Given records ▸
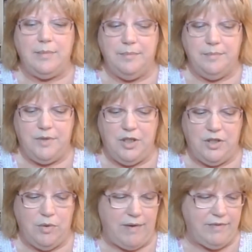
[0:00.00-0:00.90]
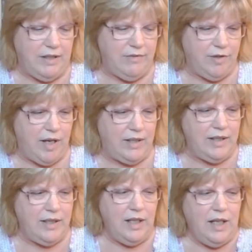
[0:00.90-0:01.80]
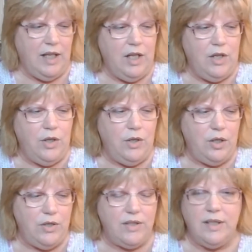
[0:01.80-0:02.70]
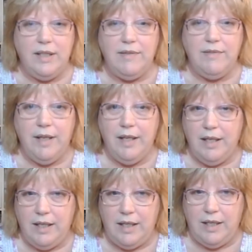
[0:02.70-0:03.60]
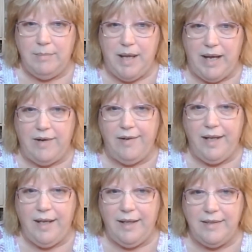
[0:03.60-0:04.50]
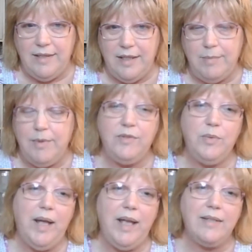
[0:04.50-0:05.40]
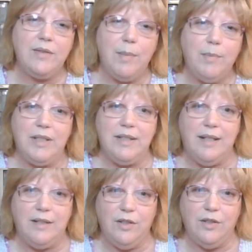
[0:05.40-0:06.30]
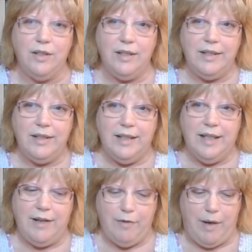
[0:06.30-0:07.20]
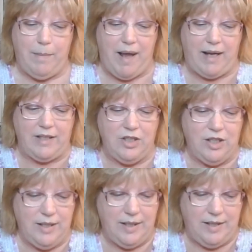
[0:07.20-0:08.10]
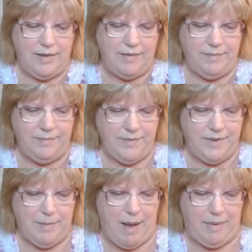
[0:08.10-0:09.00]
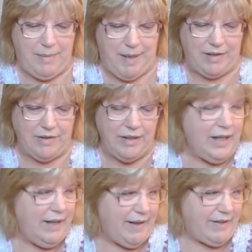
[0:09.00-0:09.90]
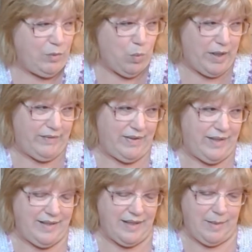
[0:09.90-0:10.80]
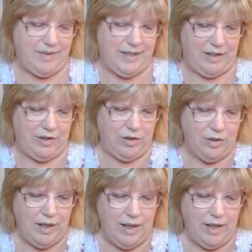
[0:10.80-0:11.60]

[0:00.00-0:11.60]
She's a crafting friend who used to live in my area, and she moved away, so I'm going to send her a friend package, some happy mail. That's one of the things I'm sending her.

The task ▸
Return the entries verbatim, pictures excluded.

Output of the exercise ▸
[0:00.00-0:00.90]
[0:00.90-0:01.80]
[0:01.80-0:02.70]
[0:02.70-0:03.60]
[0:03.60-0:04.50]
[0:04.50-0:05.40]
[0:05.40-0:06.30]
[0:06.30-0:07.20]
[0:07.20-0:08.10]
[0:08.10-0:09.00]
[0:09.00-0:09.90]
[0:09.90-0:10.80]
[0:10.80-0:11.60]

[0:00.00-0:11.60]
She's a crafting friend who used to live in my area, and she moved away, so I'm going to send her a friend package, some happy mail. That's one of the things I'm sending her.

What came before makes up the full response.